··· GIVEN ENTRIES
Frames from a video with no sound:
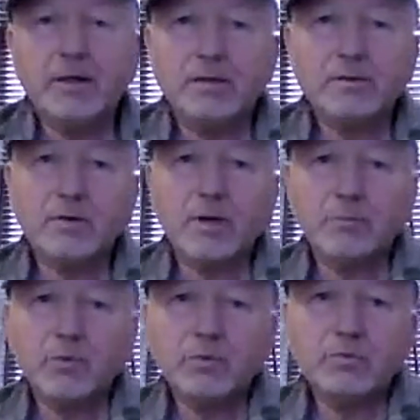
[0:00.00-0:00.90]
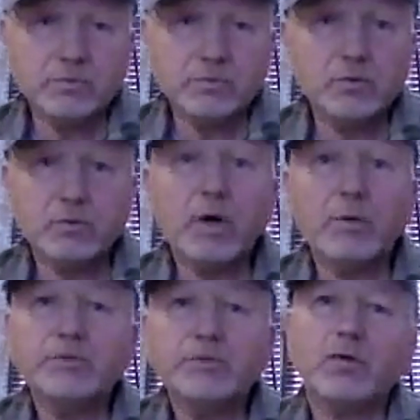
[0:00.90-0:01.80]
and you'll
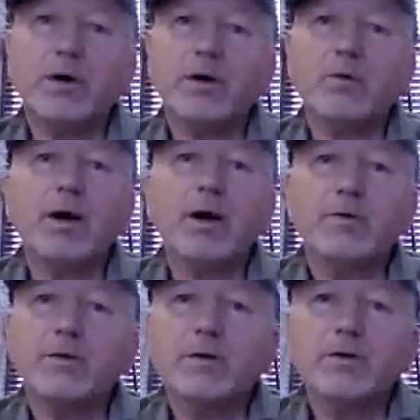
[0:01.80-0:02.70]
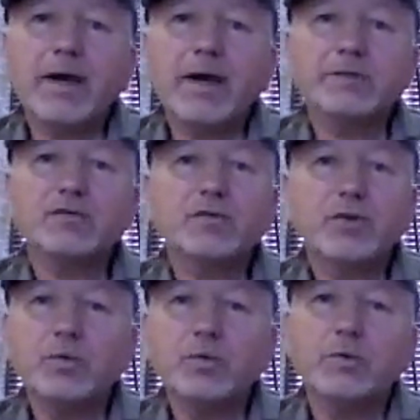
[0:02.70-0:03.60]
notice straight away that the Deus
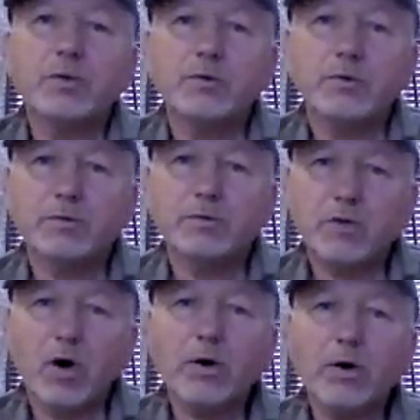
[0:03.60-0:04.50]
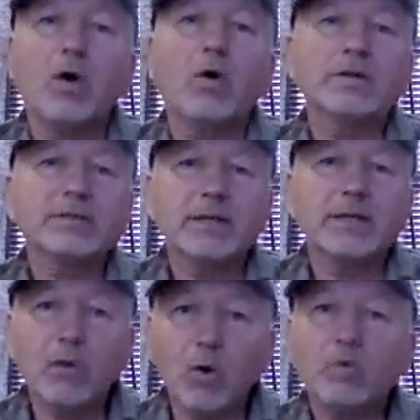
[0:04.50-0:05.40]
2, the target
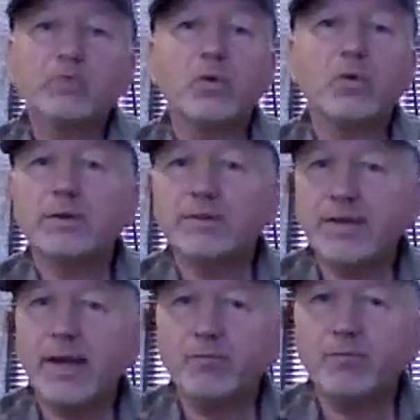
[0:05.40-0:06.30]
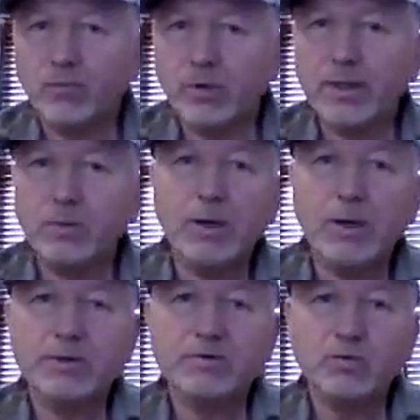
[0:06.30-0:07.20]
ID locks on at depth really
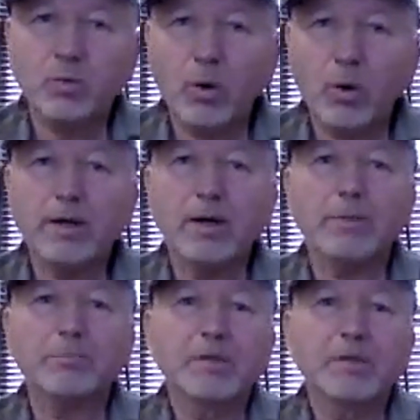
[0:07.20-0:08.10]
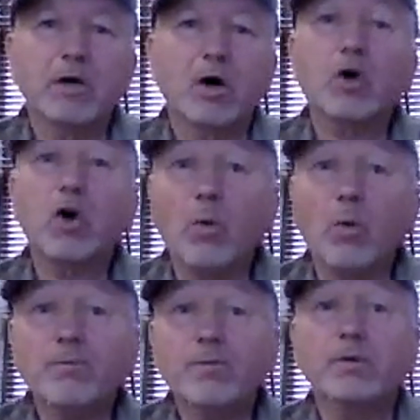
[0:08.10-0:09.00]
well. It's quite a
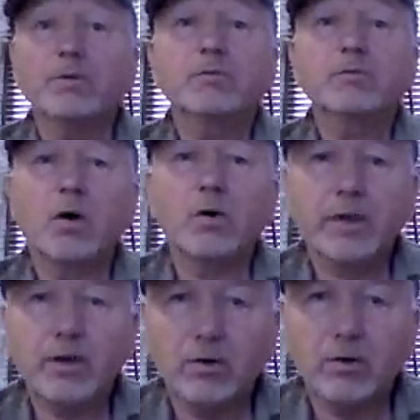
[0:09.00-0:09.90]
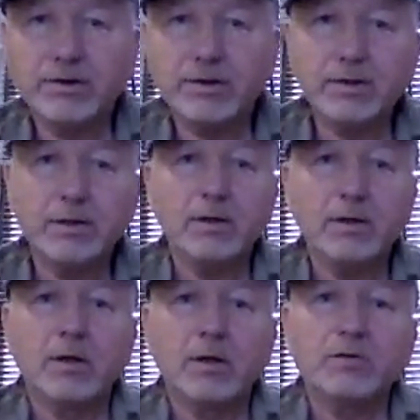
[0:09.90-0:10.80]
confident target ID.
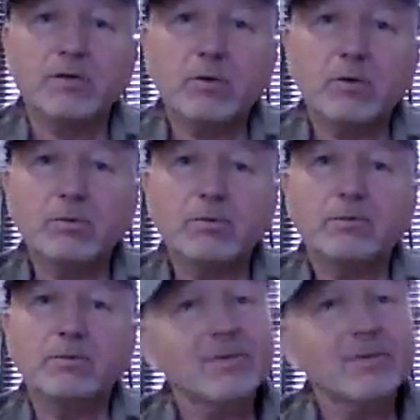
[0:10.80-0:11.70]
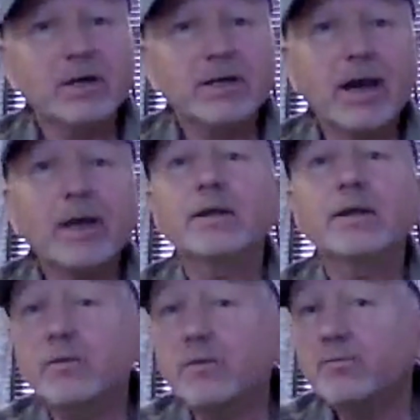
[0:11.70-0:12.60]
So
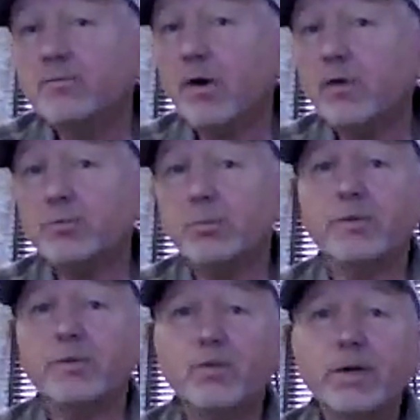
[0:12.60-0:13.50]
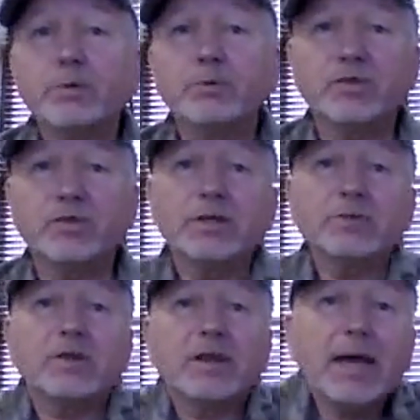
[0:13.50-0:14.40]
again, the fast
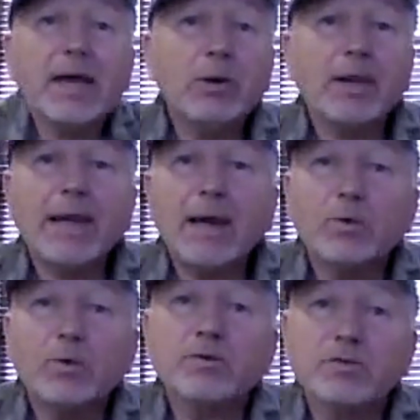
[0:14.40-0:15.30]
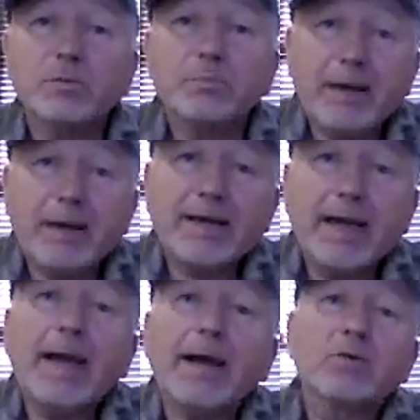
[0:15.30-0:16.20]
multi-frequencies now allowed us to better
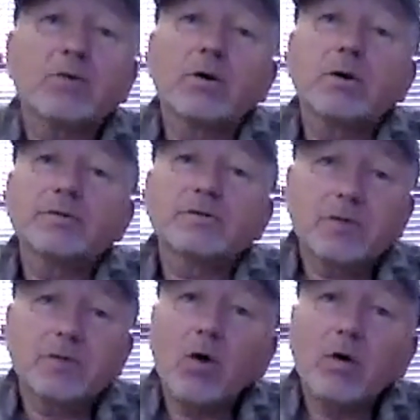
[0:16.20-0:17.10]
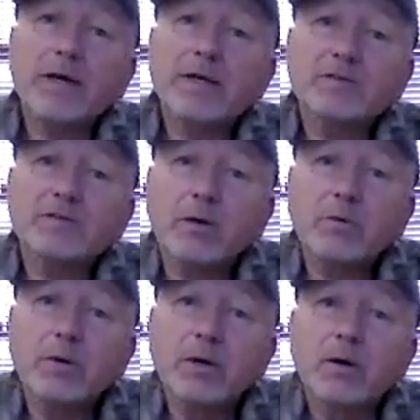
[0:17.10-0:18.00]
categorise targets,
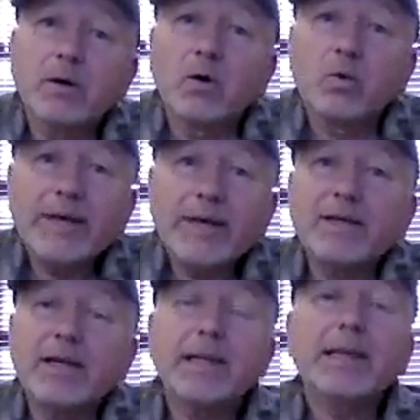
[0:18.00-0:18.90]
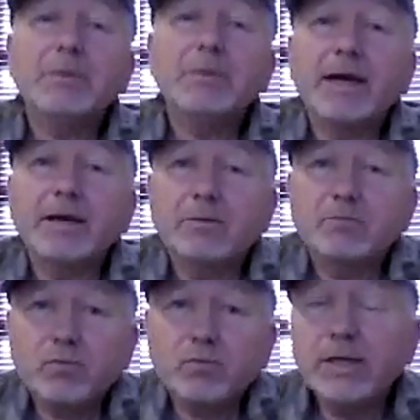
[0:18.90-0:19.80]
so we can eliminate
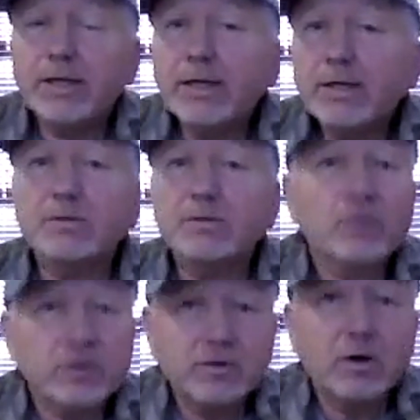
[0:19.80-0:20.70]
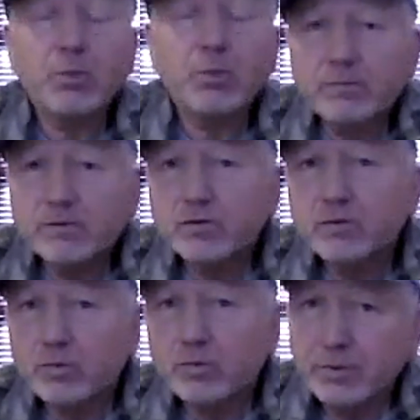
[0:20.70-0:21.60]
them really easy. For example, I've
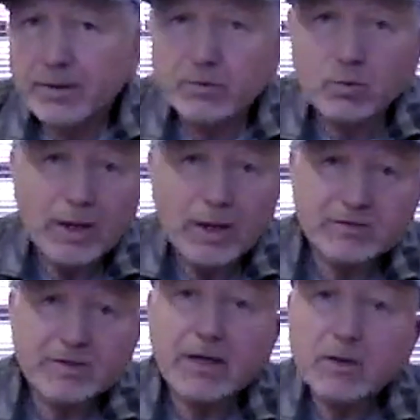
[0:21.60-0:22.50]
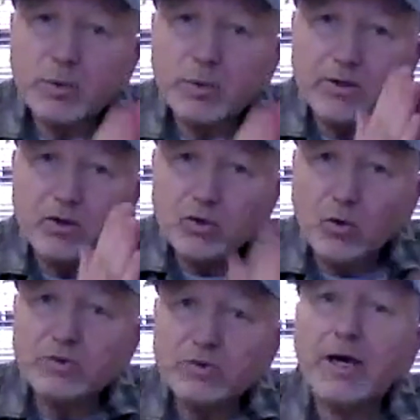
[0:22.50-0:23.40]
just talked about the wet sand. We can
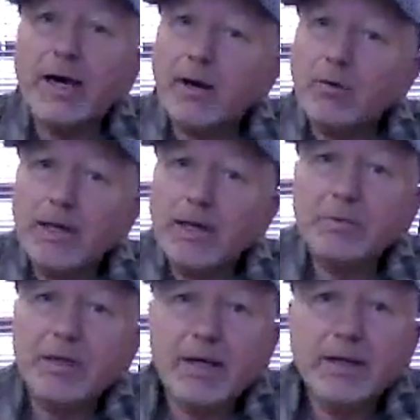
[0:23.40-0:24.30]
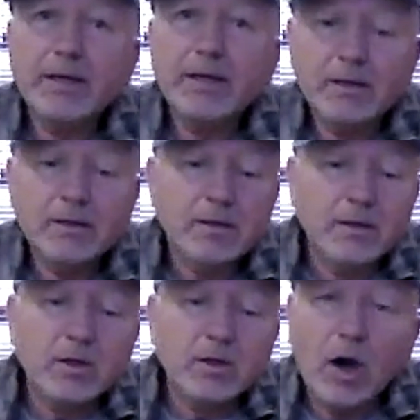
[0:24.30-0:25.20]
notch that out, eliminate it.
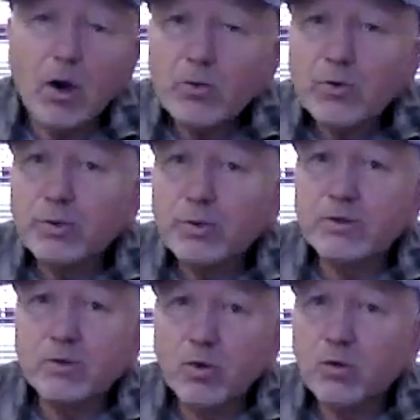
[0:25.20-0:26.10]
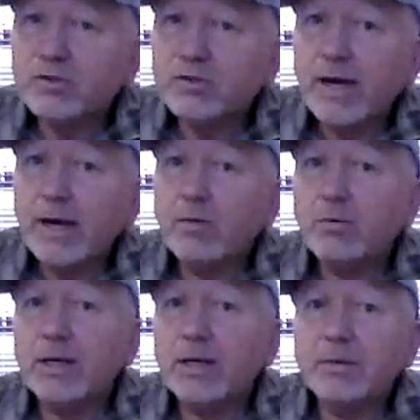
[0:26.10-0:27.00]
Coke, we can notch that
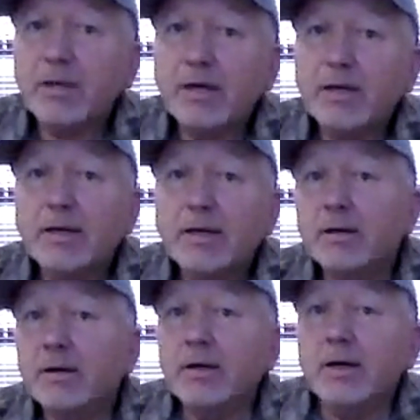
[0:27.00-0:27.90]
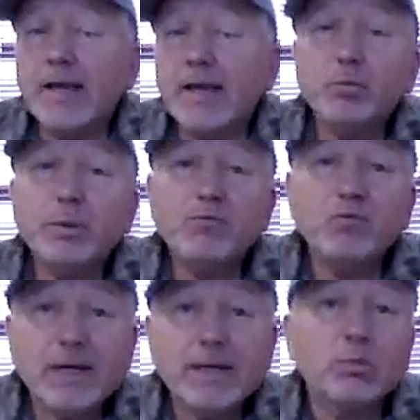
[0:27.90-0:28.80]
out, eliminate it. If we
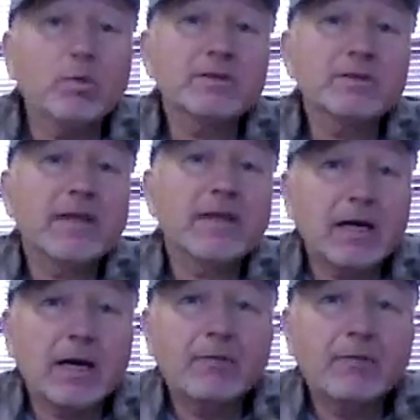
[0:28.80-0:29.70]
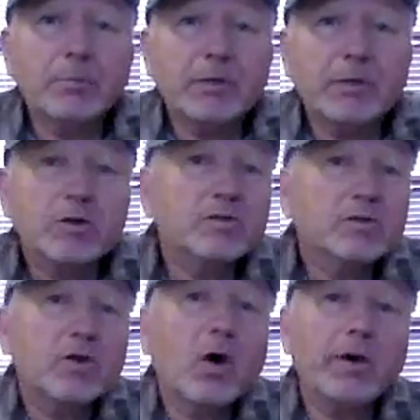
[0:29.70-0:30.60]
really wanted to get clever, because
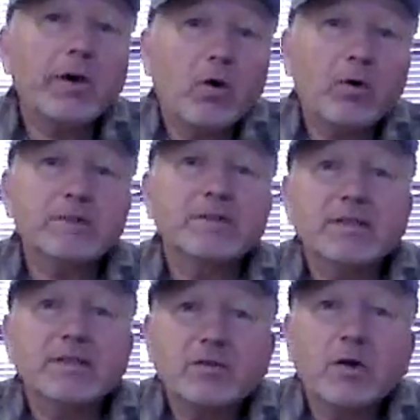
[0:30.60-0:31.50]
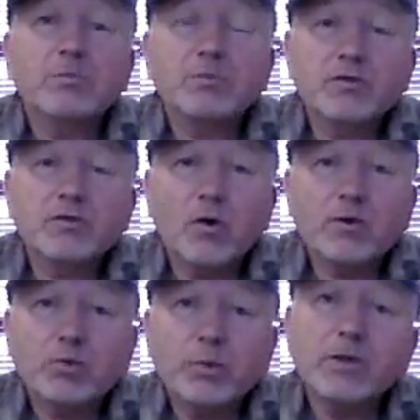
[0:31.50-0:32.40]
the target ID is so
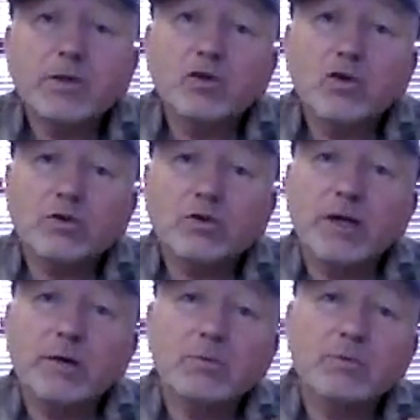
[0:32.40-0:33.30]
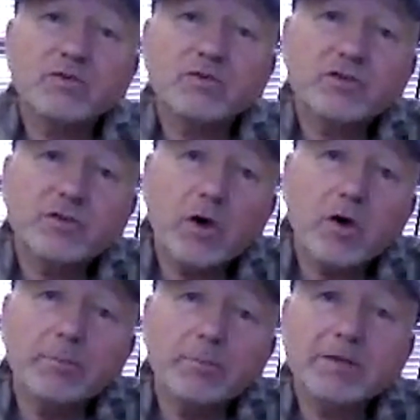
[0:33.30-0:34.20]
precise, we can notch out
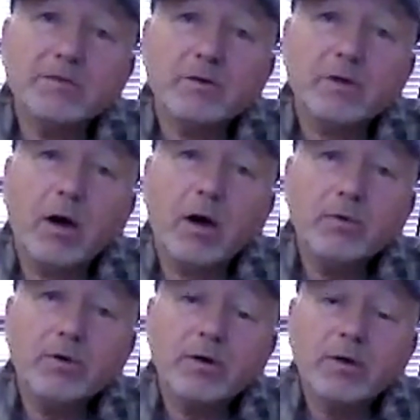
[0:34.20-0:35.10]
certain bits of coke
······
Leave every picture out, and reproduce exactly the lines from the line bearing "[0:25.20-0:26.10]" through the closing line of the material above.

[0:25.20-0:26.10]
[0:26.10-0:27.00]
Coke, we can notch that
[0:27.00-0:27.90]
[0:27.90-0:28.80]
out, eliminate it. If we
[0:28.80-0:29.70]
[0:29.70-0:30.60]
really wanted to get clever, because
[0:30.60-0:31.50]
[0:31.50-0:32.40]
the target ID is so
[0:32.40-0:33.30]
[0:33.30-0:34.20]
precise, we can notch out
[0:34.20-0:35.10]
certain bits of coke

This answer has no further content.